Re: Compilation time for compiling autocall macros

Yeah, understood.  I'm working on a "please wait" message for my longest running stored processes.  : )

Most of these are where a single stored process makes some big report (e.g. returns PDF file with 100s of charts) or something like that.  Recognize it's not the typical web thing to do...  It's not really a true web app where folks are clicking around a lot.  It's just a little web UI to build a complete report.  And if they want a big report, it takes more time...

That said, if using GTL to make even a single chart returning to ODS HTML/PDF, not sure you could get results returned in milliseconds (but I haven't tried too hard).

, my 5 second example wasn't 5 seconds for macro compilation. Was trying to make the same point you do, that in the grand scheme, cost of macro compilation time should be small, except when there are network issues as you describe.

Trusted Advisor
Posts: 1,301

Re: Compilation time for compiling autocall macros

Like I said, it depends what you're doing.  I certainly wouldn't expect something like a PDF with 100s of charts to complete so fast, but it's not something I would really expect from a web-based application.  In my experience, however, you are not alone in doing things like this either and I'm sure there are points where it makes sense.

I am certain that you can build charts using GTL and have results return in milliseconds (a few hundred of them, probably).  Take this usage note, for example:

54314 - Customize your symbols with the SYMBOLCHAR statement in the Graph Template Language (GTL)

It produces the following chart in 0.46 seconds on a very junky VM...  But, I digress.

download.png

If you need any guidance with your 'please wait' screen you should look into PROC STREAM, and I believe the following page at sascommunity.org even has an example for you.

PROC STREAM and SAS Server Pages: Generating Custom User Interfaces - sasCommunity

PROC Star
Posts: 1,322

Re: Compilation time for compiling autocall macros

Yeah, PDFs with 100s of charts is an extreme example.  But I have plenty of STPs that users typically generate 4-10 charts with a single submission, then scroll through the html file.

When I said I would be surprised if GTL could return a serious graph in miliseconds, I was meaning <.01 seconds.  On our stored process server and workspaces server, I typically see SGRENDER steps complete in .3-.5 seconds.  I'd describe that as "sub-second", but not "in miliseconds."   At that rate, if a user runs a STP that makes 10 charts they can easily end up waiting several seconds to see a result.

Funny that you would reference Don Henderson's SAS Server Page stuff.  I'm not quite doing that, yet, but I'm playing with a PleaseWait approach based on his javascript macro also posted on sascommunity.org:

http://www.sascommunity.org/wiki/Generating_Descriptive_Please_Wait_Messages_for_Long_Running_Stored...

Cheers!

Trusted Advisor
Posts: 1,301

Re: Compilation time for compiling autocall macros

Indeed, sub-second is the more appropriate term there.

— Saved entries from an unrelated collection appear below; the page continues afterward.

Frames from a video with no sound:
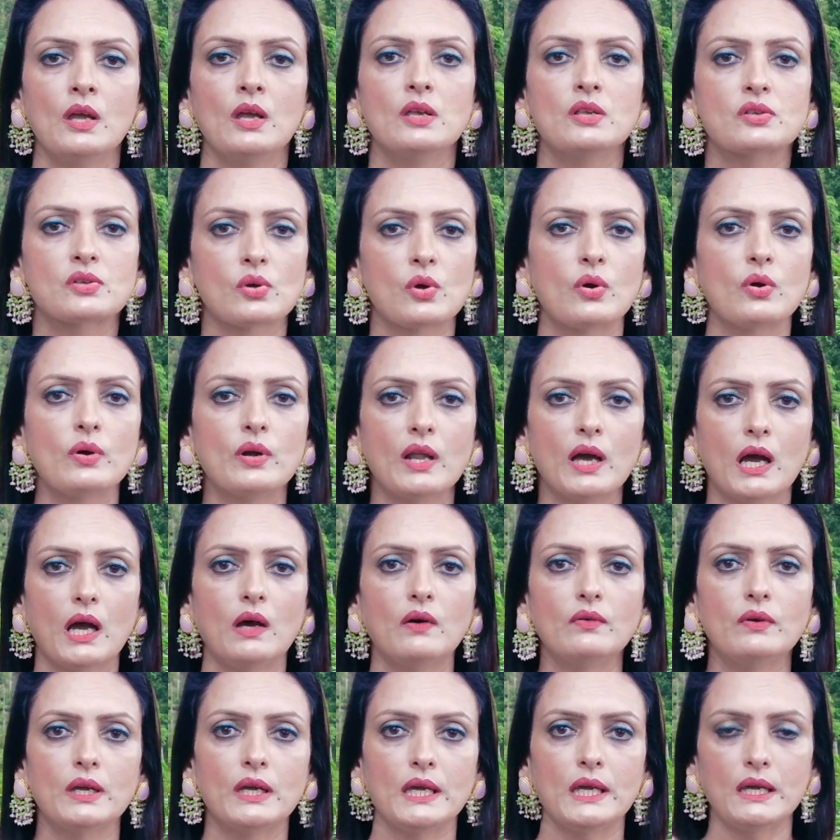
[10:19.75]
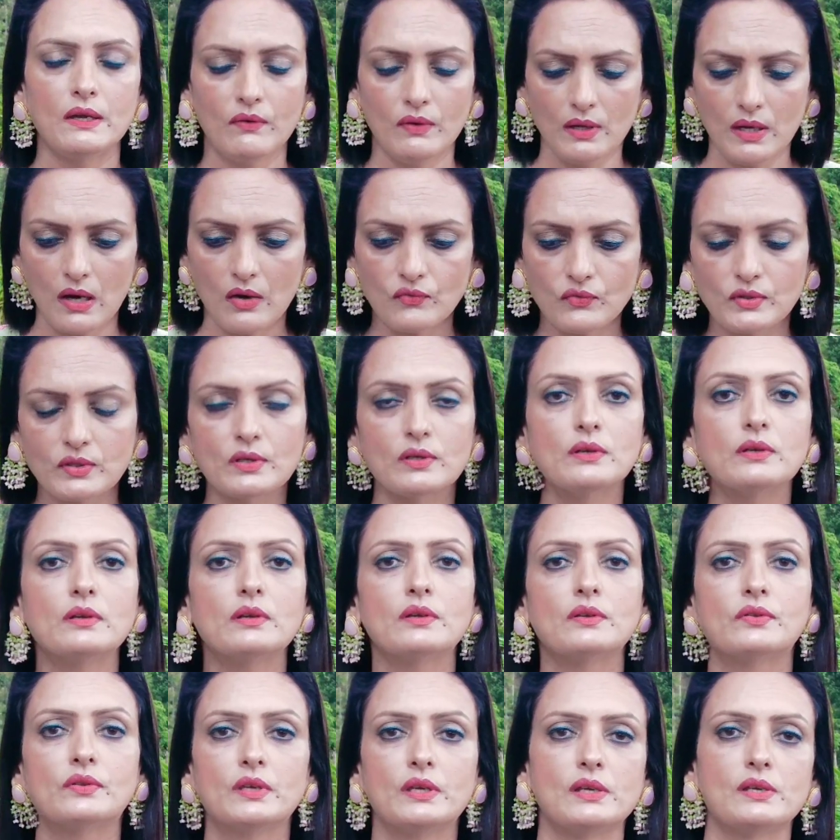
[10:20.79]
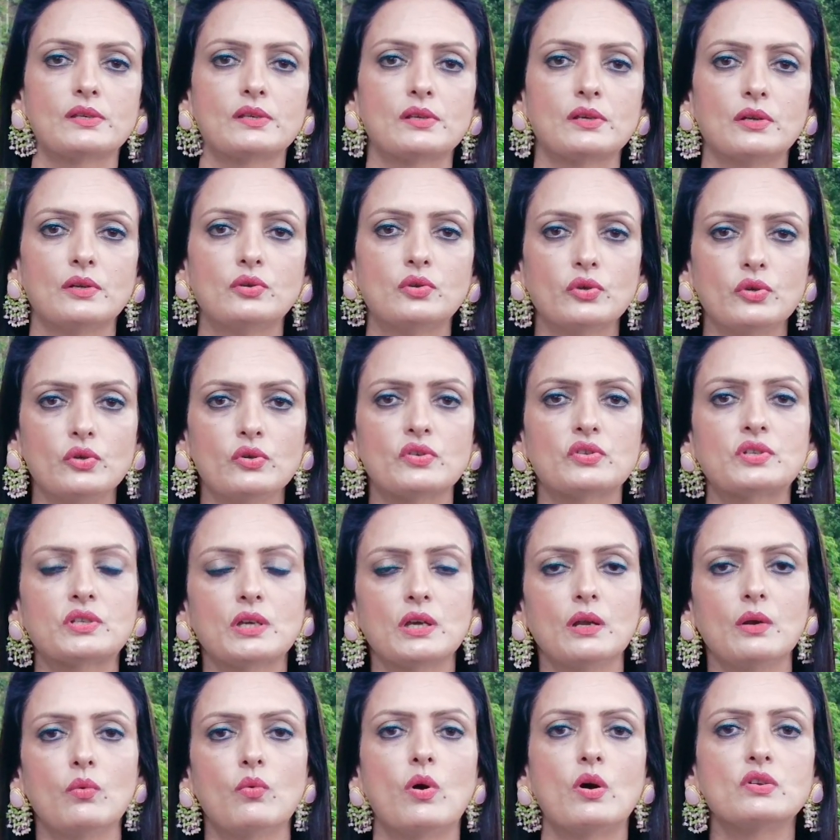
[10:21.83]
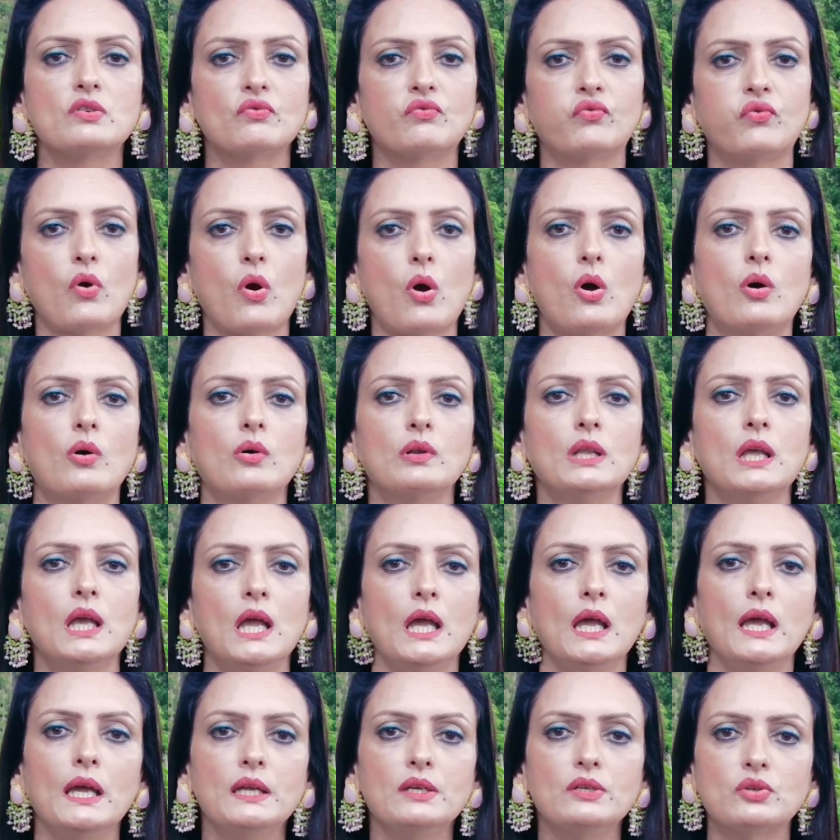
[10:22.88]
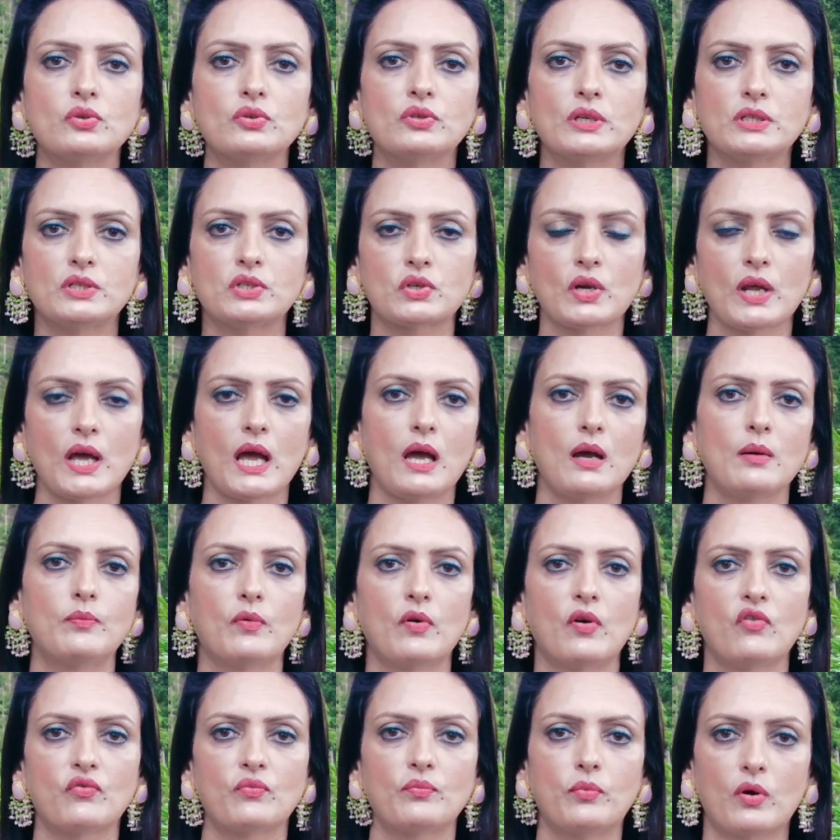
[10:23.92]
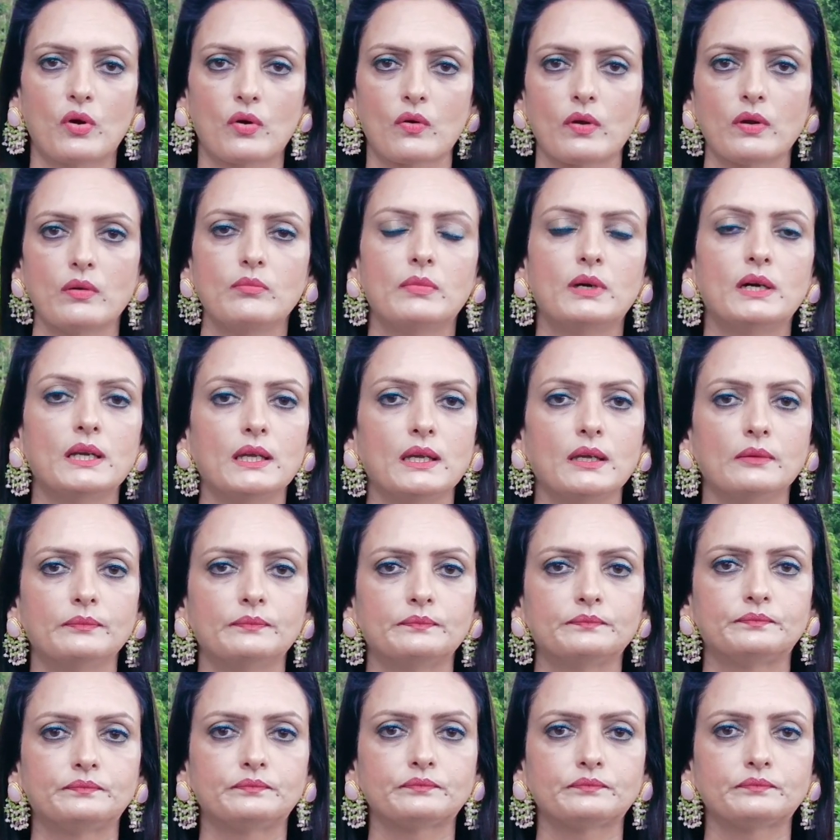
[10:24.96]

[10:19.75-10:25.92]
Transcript: So now, even after this, do you still want to fall into the trap of borrowing money?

The only place to go from there is to run the SGRENDERs in parallel and then replay the output to put them together.  Depending on the situation, you could end up saving large amounts of wall time.

The concepts in these two 'please wait' schemes are both good, I prefer the custom form style (since I tend to use them anyway), which can be done with the PROC STREAM, as the link I posted, or without.  For certain long running processes where I wanted 'live' feedback from the STP I would send the information to the browser using Application Messaging, such as ActiveMQ.  SAS introduces a lot of very nice options to support this in 9.4, way less of a headache than how I had done it previously: using custom built java classes and the javaobj in 9.2 or PROC GROOVY in 9.3.